Суть вопроса заключалась в том, что ему приходилось рассчитывать на множество добросовестных людей, которые совершат добросовестные поступки добросовестным образом, и постоянно проверять их, чтобы удостовериться, что все в порядке. Так что волноваться глупо, верно? Но с волнением так не справиться. Оно садится вам на плечо, как маленький гоблин, и шепчет. И тогда взволнованный человек из мира недоверия переходит во вселенную ночных кошмаров, а прямо сейчас он – Мокрист фон Губвиг – ради всего святого, был взволнован, чертовски взволнован. О чем они подумали? А что упустили?
Я слышу колеса прямо под собой, я знаю, что путешествие займет по меньшей мере четыре дня, не считая поломок, ужасной погоды и гроз в горах (они могут быть совершенно безжалостными), и все это вместе – не считая нескольких психованных гномов, повернутых на том, чтобы испортить всем праздник.

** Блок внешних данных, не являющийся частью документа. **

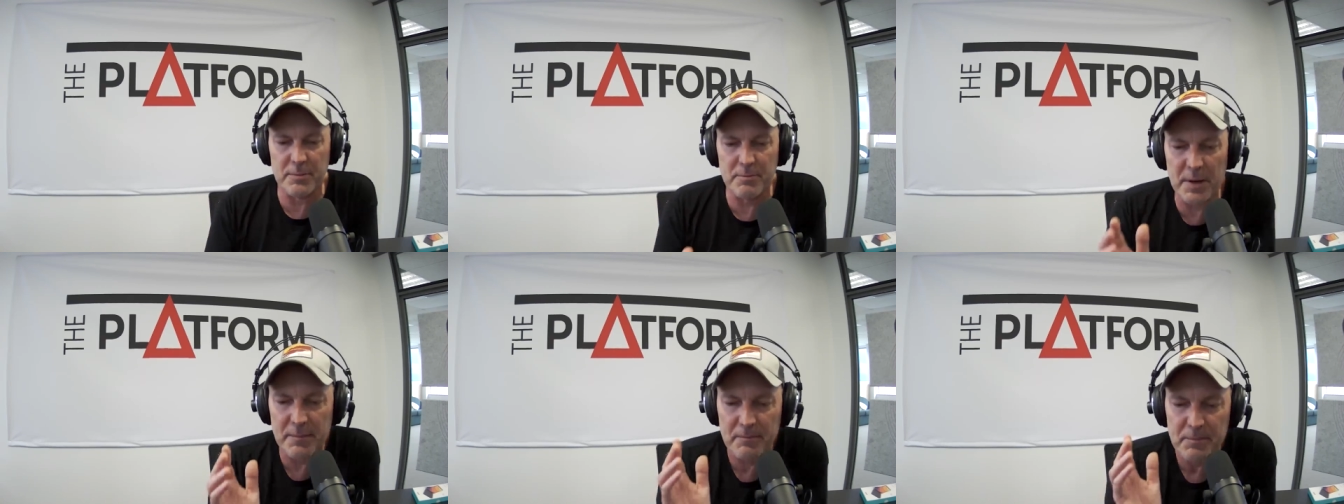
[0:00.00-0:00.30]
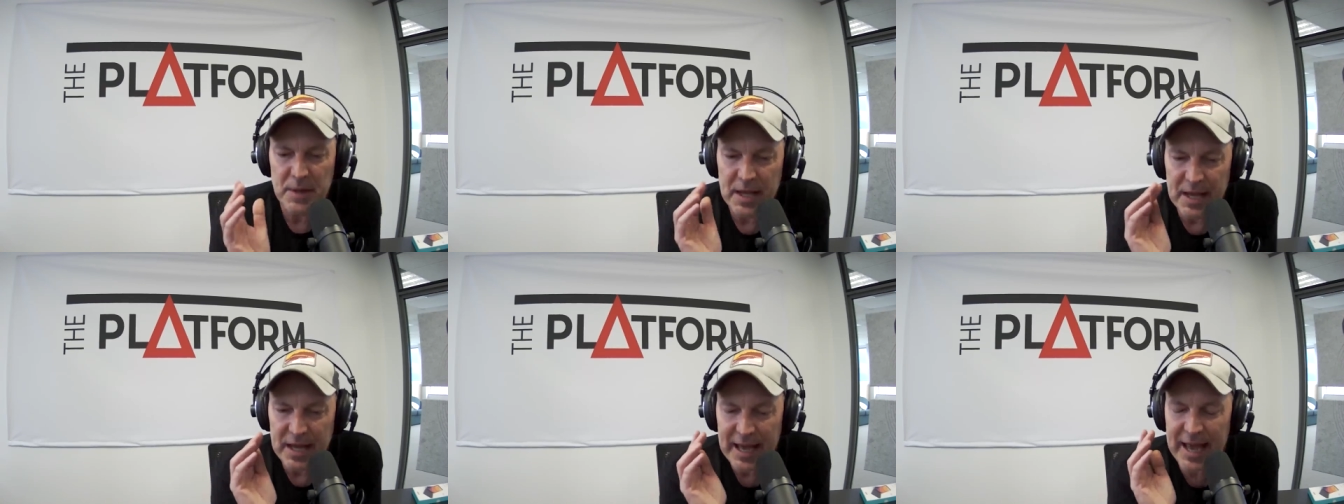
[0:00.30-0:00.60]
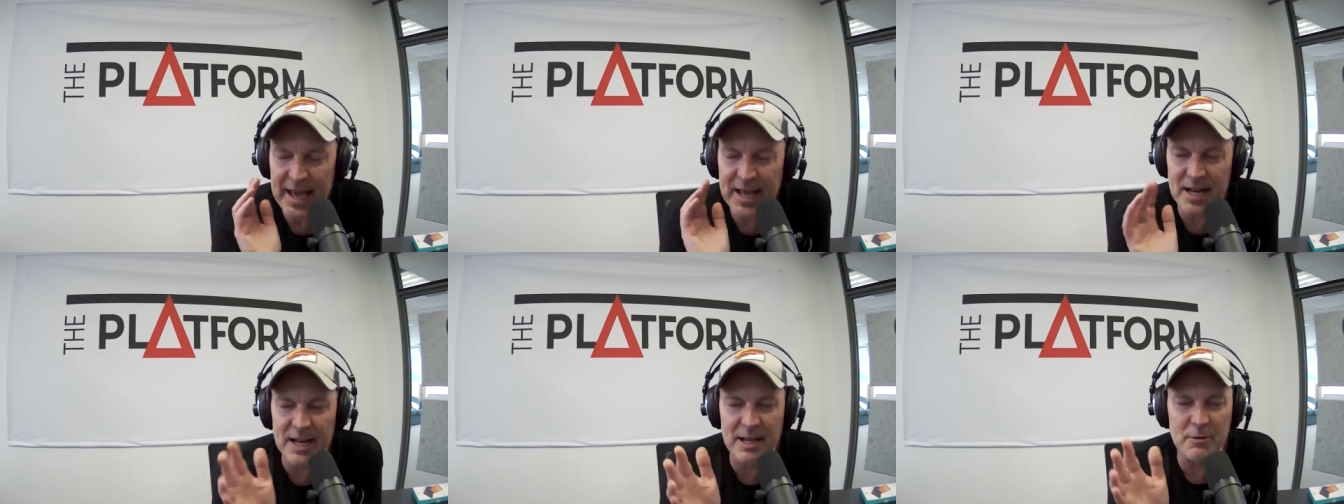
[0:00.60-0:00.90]
But
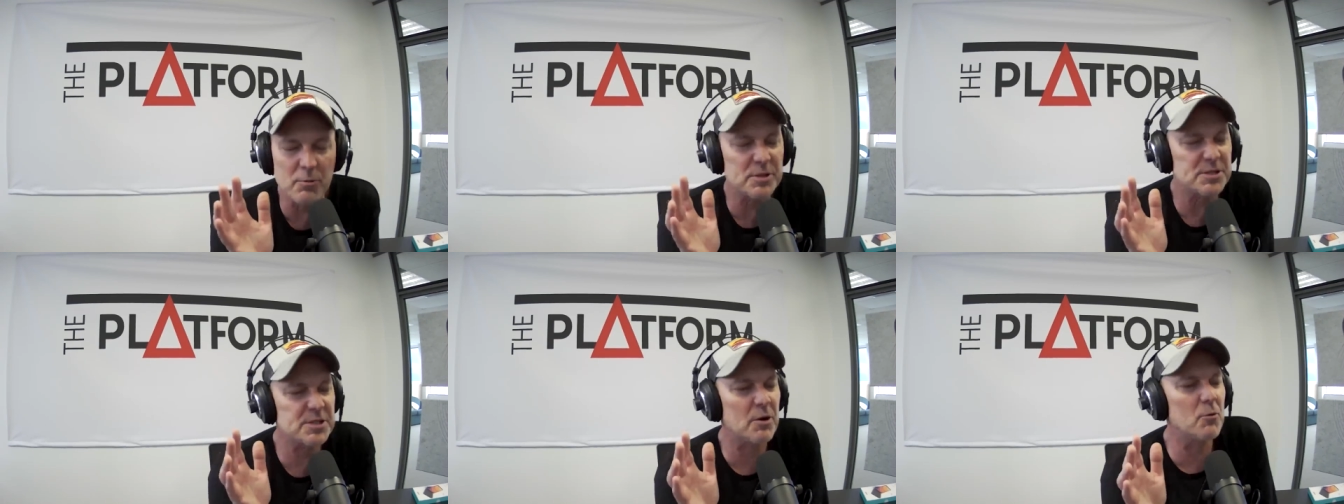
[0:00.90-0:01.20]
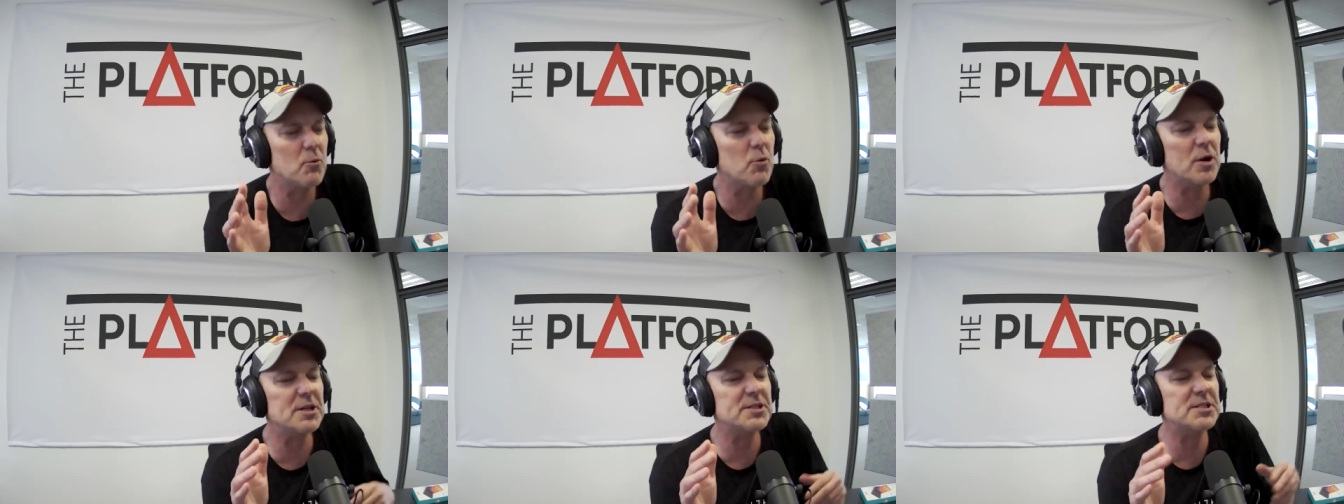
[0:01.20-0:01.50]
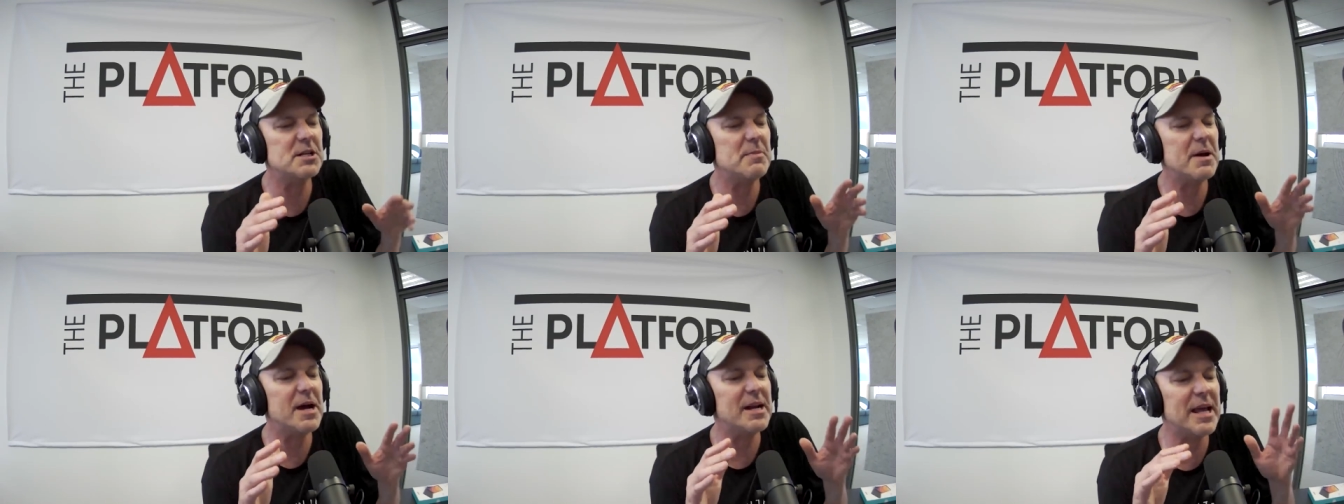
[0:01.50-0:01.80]
Adelaide, so what is it
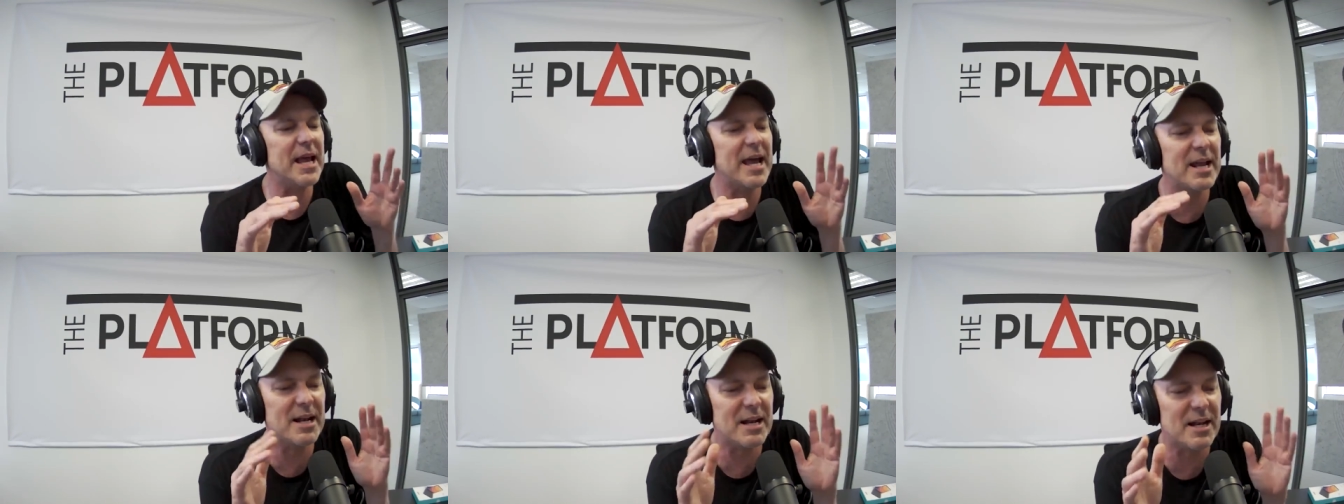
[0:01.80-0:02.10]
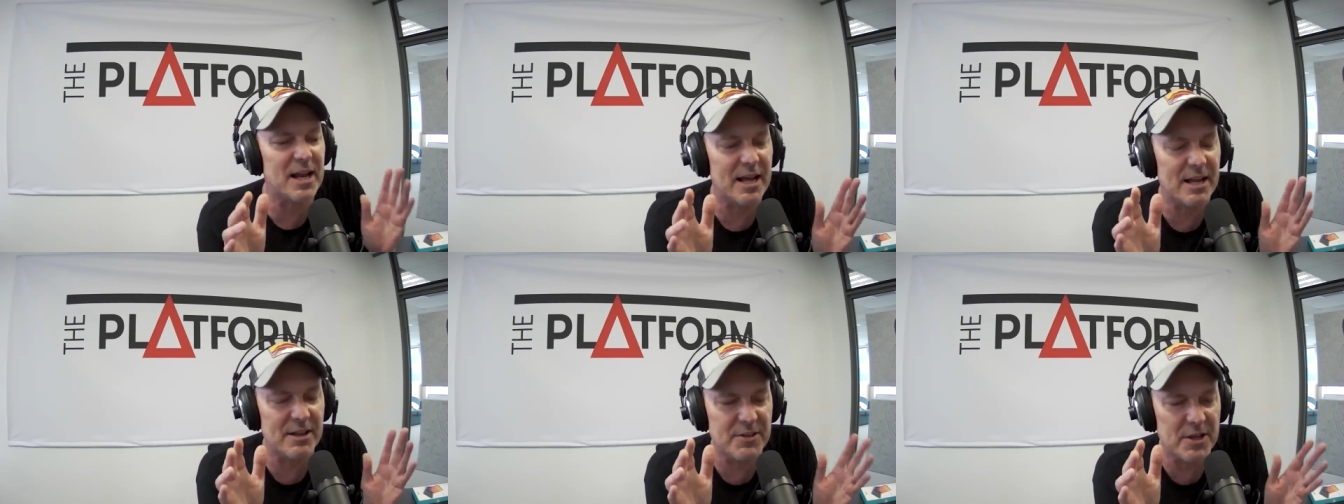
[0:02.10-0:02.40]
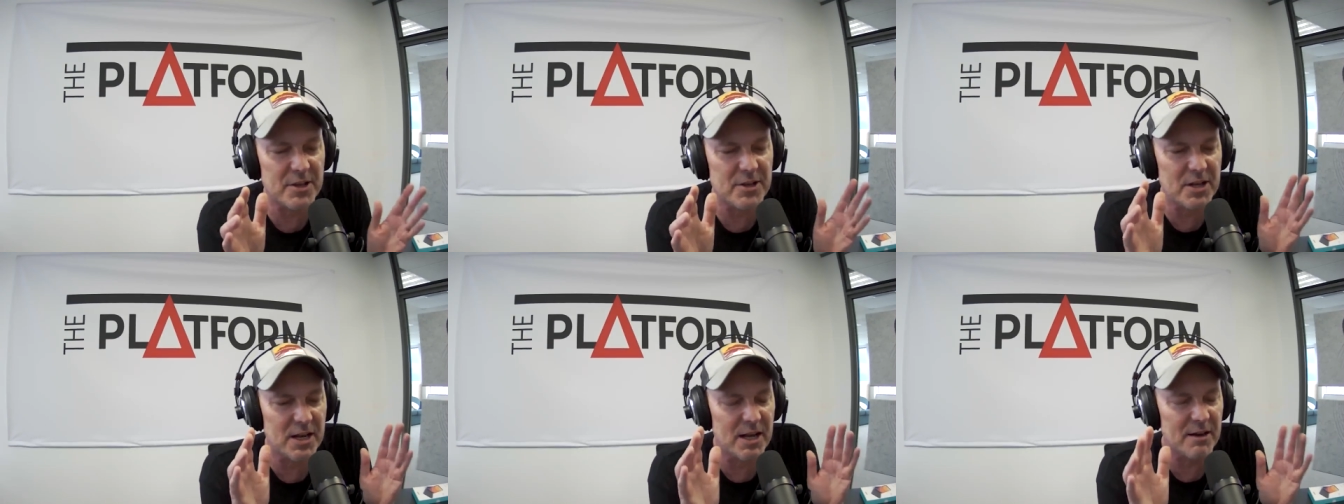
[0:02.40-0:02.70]
about Adelaide that
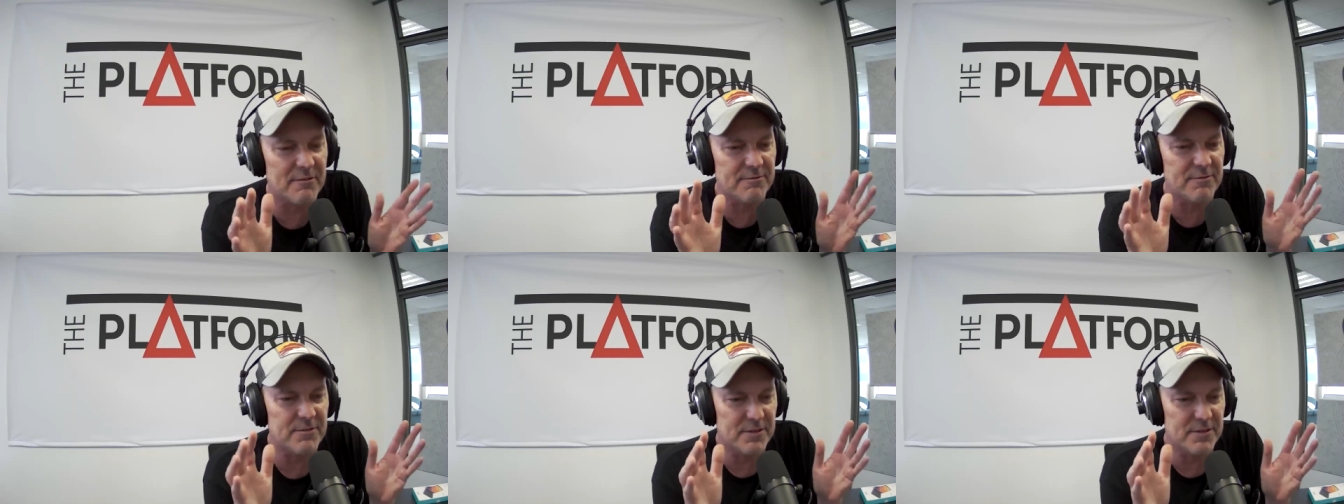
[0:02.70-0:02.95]
you love?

Надо сказать, это был внутренний монолог. Вернее, персональный внутренний монолог внутреннего монолога, но кровь Мокриста оставалась безупречно холодной: все пройдет без сучка, без задоринки. В конце концов с технической стороной вопроса будет разбираться Дик, а он – гений. Не такой гений, как Леонард Щеботанский, а, преданно подумал Мокрист, гений в своем - воодушевляющем, надежном Симнеловском стиле. Леонард, скорее всего, в разгар работы отвлекся бы не идею об использовании вагонов в качестве горючего, или об использовании золы из топки для выращивания капусты, или на рисование нимфы, облаченной в уголь и капустные листы. Но Дик держит свою приплюснутую кепку по ветру. Да и Ваймс с ними поедет, и хотя у части Мокриста – той части, которая до сих пор предпочитала избегать полицейских, пусть даже под прикрытием, – мурашки шли по коже, когда командор смотрел ему в глаза или на любой другой участок тела, – оставшийся Мокрист был очень признателен Хранителю Доски за поддержку в грядущем столкновении с глубинниками.

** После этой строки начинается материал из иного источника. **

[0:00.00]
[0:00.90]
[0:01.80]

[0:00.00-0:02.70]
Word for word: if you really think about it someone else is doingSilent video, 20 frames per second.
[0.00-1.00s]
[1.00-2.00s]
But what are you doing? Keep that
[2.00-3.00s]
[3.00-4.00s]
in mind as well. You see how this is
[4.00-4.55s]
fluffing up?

В сущности, Мокрист был полон маленьких моноложиков, сменяющих друг друга в его голове, но в конце-концов, поскольку все они были его монологами, они решили собраться вместе, как один цельный Мокрист фон Губвиг, и выдержать, и победить, несмотря ни на что.
Все будет просто чу-дес-но, уверял он себя. Да когда не было-то? Ты же везучий Мокрист фон Губвиг! Где-то внутри гипотетический гоблин неуверенности растаял в небольшую дрожащую лужицу. Мокрист пожелал ей удачи, улыбнулся и распрощался.